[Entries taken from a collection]
########################################
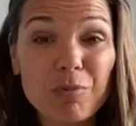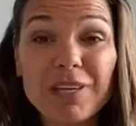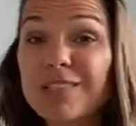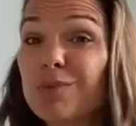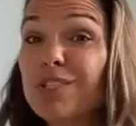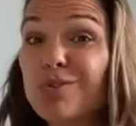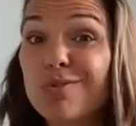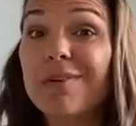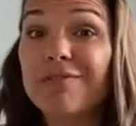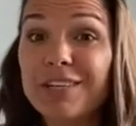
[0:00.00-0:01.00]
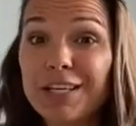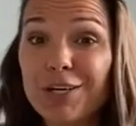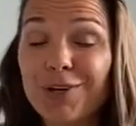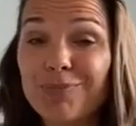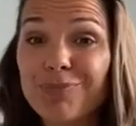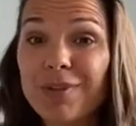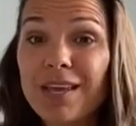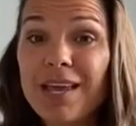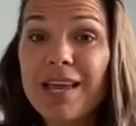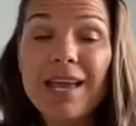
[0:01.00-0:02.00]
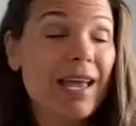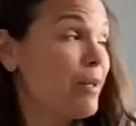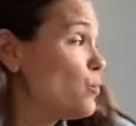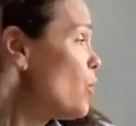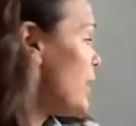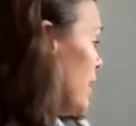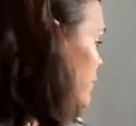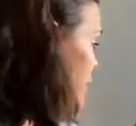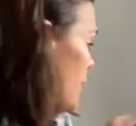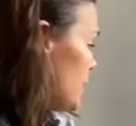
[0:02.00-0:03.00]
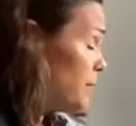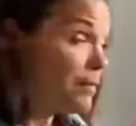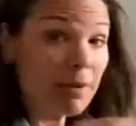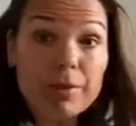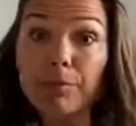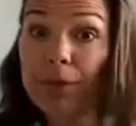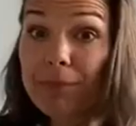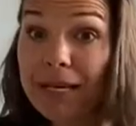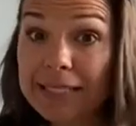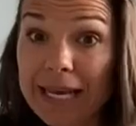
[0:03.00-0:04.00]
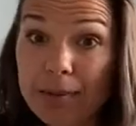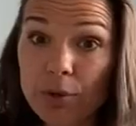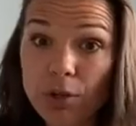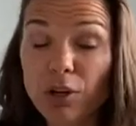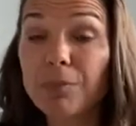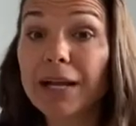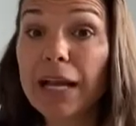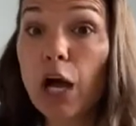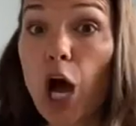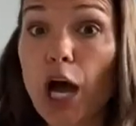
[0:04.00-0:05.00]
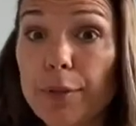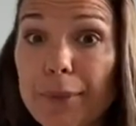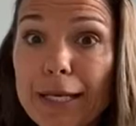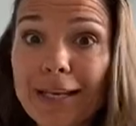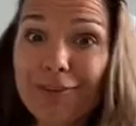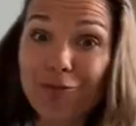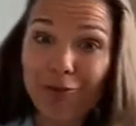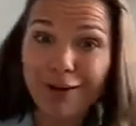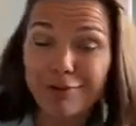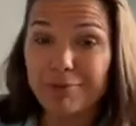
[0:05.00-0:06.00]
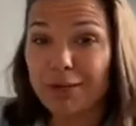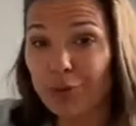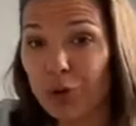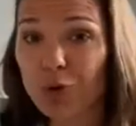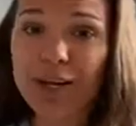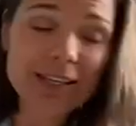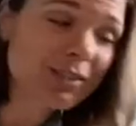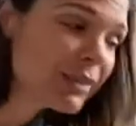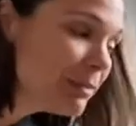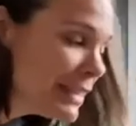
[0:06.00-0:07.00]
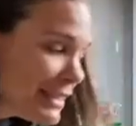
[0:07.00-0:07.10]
because we do them every year. And what I've done, I'm gonna bring my table or my ottoman in front of me real quick, so give me a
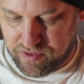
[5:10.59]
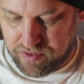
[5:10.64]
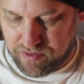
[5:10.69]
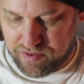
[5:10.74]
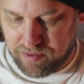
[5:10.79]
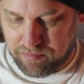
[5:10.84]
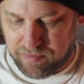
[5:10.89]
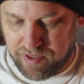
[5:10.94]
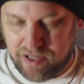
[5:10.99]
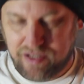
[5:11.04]
in
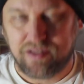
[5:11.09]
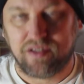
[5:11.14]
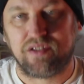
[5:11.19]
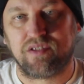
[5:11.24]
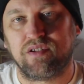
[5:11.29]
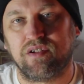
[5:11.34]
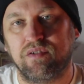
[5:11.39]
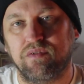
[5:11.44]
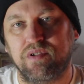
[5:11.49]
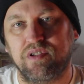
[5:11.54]
some cases,
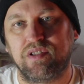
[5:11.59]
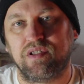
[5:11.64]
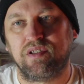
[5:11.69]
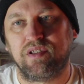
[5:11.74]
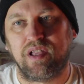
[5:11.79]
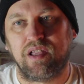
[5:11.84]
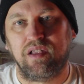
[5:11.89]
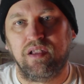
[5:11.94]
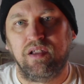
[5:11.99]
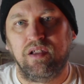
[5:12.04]
there are reasons
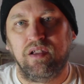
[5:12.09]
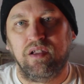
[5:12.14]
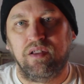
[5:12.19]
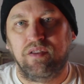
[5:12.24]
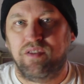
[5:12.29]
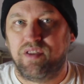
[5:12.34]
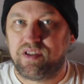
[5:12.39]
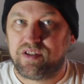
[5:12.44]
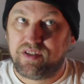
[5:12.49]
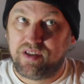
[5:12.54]
that
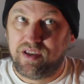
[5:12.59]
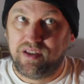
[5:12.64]
this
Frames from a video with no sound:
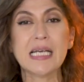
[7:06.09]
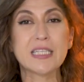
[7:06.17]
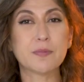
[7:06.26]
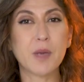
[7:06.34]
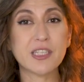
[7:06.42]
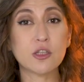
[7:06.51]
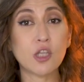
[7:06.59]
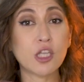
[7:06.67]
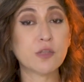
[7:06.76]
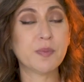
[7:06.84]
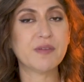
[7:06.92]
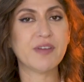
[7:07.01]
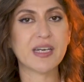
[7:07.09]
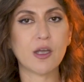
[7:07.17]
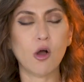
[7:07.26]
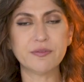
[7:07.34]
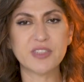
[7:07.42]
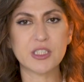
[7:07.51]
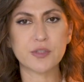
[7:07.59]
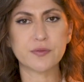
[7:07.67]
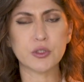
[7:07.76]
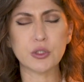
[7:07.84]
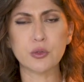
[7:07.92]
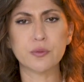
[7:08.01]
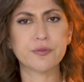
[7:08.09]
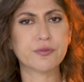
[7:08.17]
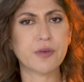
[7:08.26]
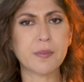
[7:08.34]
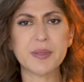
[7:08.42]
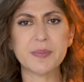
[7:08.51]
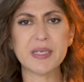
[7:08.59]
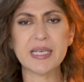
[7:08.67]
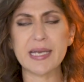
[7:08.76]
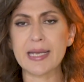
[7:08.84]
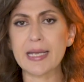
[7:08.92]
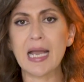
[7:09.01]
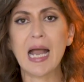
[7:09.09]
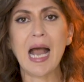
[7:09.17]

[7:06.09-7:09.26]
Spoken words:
it might not be very obvious for you from the beginning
########################################
• What you will do
Copy each line above exactly. Images do not belong in the copy.

• Exercise output
[0:00.00-0:01.00]
[0:01.00-0:02.00]
[0:02.00-0:03.00]
[0:03.00-0:04.00]
[0:04.00-0:05.00]
[0:05.00-0:06.00]
[0:06.00-0:07.00]
[0:07.00-0:07.10]
because we do them every year. And what I've done, I'm gonna bring my table or my ottoman in front of me real quick, so give me a
[5:10.59]
[5:10.64]
[5:10.69]
[5:10.74]
[5:10.79]
[5:10.84]
[5:10.89]
[5:10.94]
[5:10.99]
[5:11.04]
in
[5:11.09]
[5:11.14]
[5:11.19]
[5:11.24]
[5:11.29]
[5:11.34]
[5:11.39]
[5:11.44]
[5:11.49]
[5:11.54]
some cases,
[5:11.59]
[5:11.64]
[5:11.69]
[5:11.74]
[5:11.79]
[5:11.84]
[5:11.89]
[5:11.94]
[5:11.99]
[5:12.04]
there are reasons
[5:12.09]
[5:12.14]
[5:12.19]
[5:12.24]
[5:12.29]
[5:12.34]
[5:12.39]
[5:12.44]
[5:12.49]
[5:12.54]
that
[5:12.59]
[5:12.64]
this
Frames from a video with no sound:
[7:06.09]
[7:06.17]
[7:06.26]
[7:06.34]
[7:06.42]
[7:06.51]
[7:06.59]
[7:06.67]
[7:06.76]
[7:06.84]
[7:06.92]
[7:07.01]
[7:07.09]
[7:07.17]
[7:07.26]
[7:07.34]
[7:07.42]
[7:07.51]
[7:07.59]
[7:07.67]
[7:07.76]
[7:07.84]
[7:07.92]
[7:08.01]
[7:08.09]
[7:08.17]
[7:08.26]
[7:08.34]
[7:08.42]
[7:08.51]
[7:08.59]
[7:08.67]
[7:08.76]
[7:08.84]
[7:08.92]
[7:09.01]
[7:09.09]
[7:09.17]

[7:06.09-7:09.26]
Spoken words:
it might not be very obvious for you from the beginning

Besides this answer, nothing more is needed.